## [Directions]
Filter the entries below, keeping only lines with the word "video".

## [Exercise data]
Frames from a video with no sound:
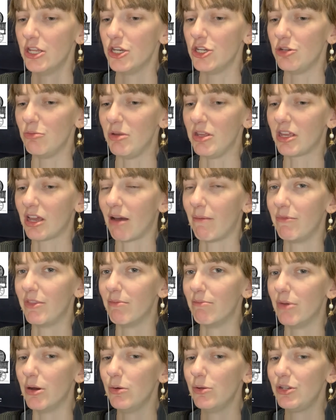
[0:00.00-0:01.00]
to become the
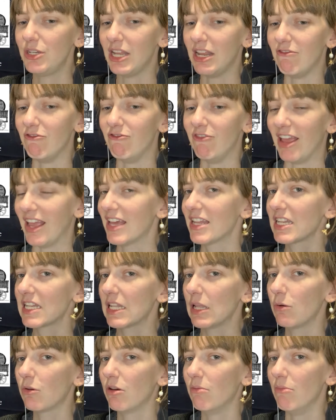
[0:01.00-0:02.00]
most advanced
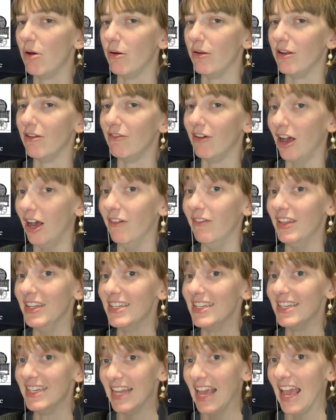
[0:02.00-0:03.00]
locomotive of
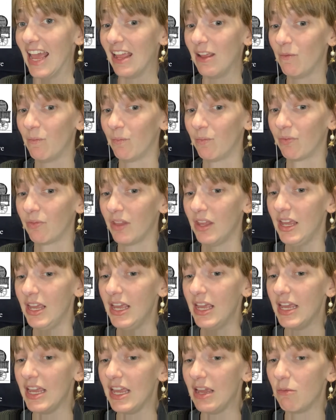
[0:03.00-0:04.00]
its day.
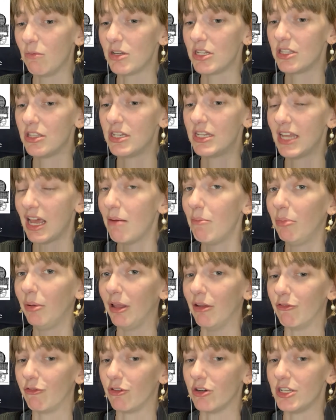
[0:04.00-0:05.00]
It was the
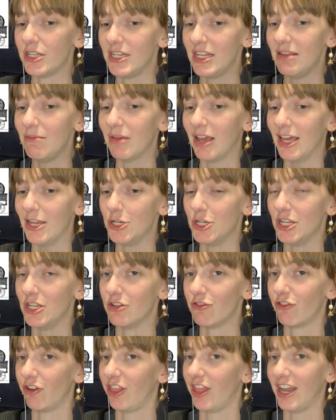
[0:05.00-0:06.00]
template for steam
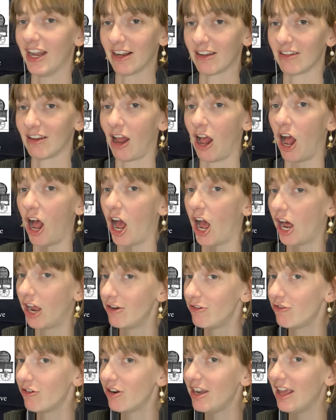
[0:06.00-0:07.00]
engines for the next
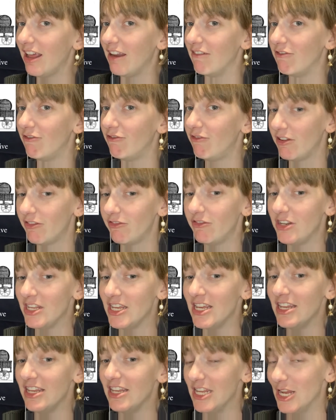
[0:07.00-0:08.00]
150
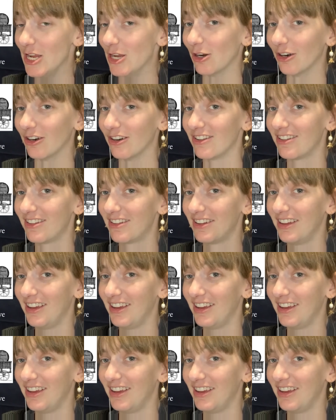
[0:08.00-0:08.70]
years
* * *
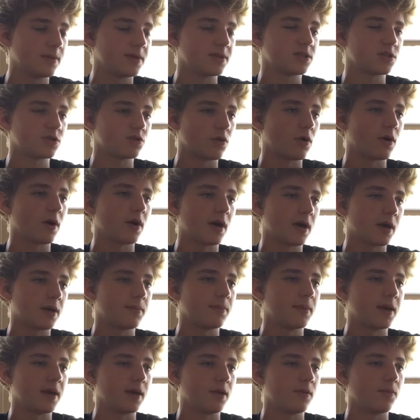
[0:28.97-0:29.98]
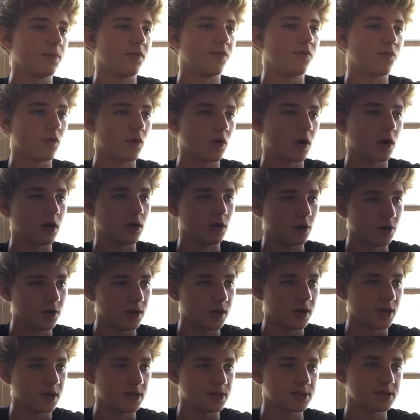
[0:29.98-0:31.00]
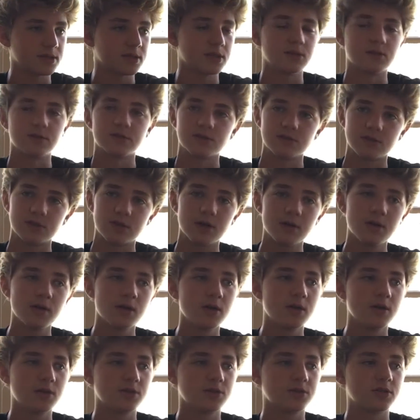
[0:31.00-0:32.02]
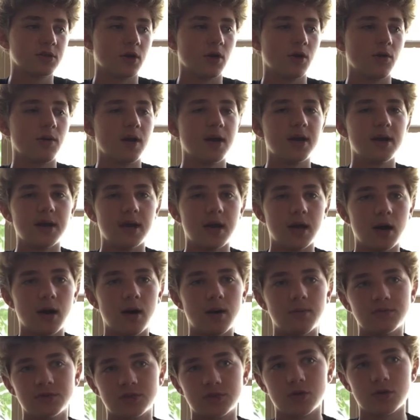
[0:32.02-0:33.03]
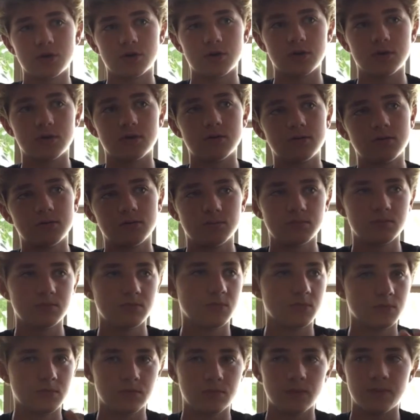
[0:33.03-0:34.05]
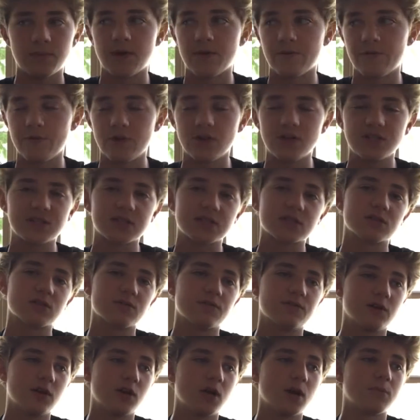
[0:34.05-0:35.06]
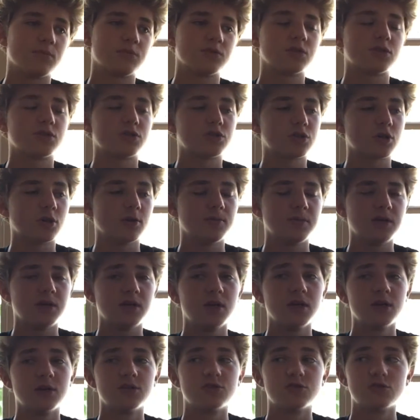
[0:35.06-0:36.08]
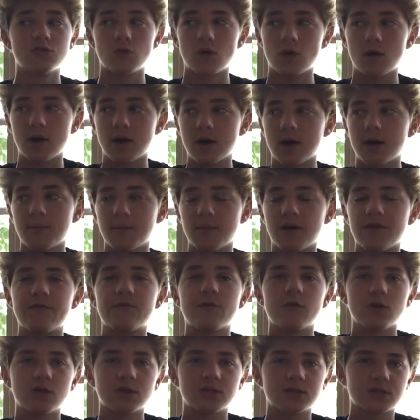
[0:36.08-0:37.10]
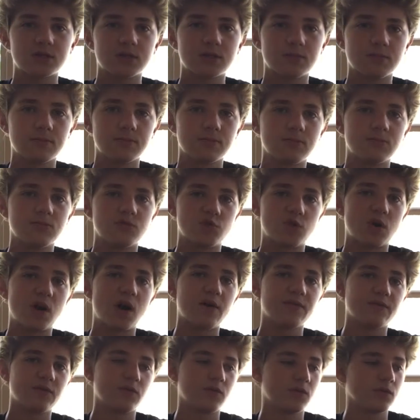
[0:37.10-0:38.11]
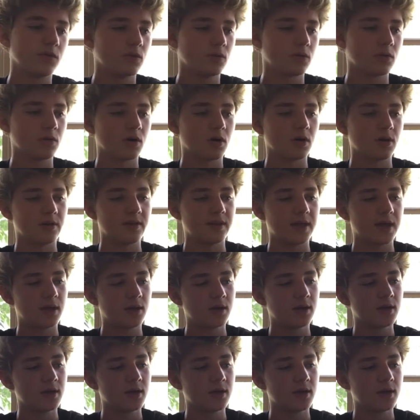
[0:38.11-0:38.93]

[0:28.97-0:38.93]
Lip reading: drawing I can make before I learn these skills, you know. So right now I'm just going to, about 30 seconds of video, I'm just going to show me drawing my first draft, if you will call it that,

## [Answer below]
Frames from a video with no sound:
Lip reading: drawing I can make before I learn these skills, you know. So right now I'm just going to, about 30 seconds of video, I'm just going to show me drawing my first draft, if you will call it that,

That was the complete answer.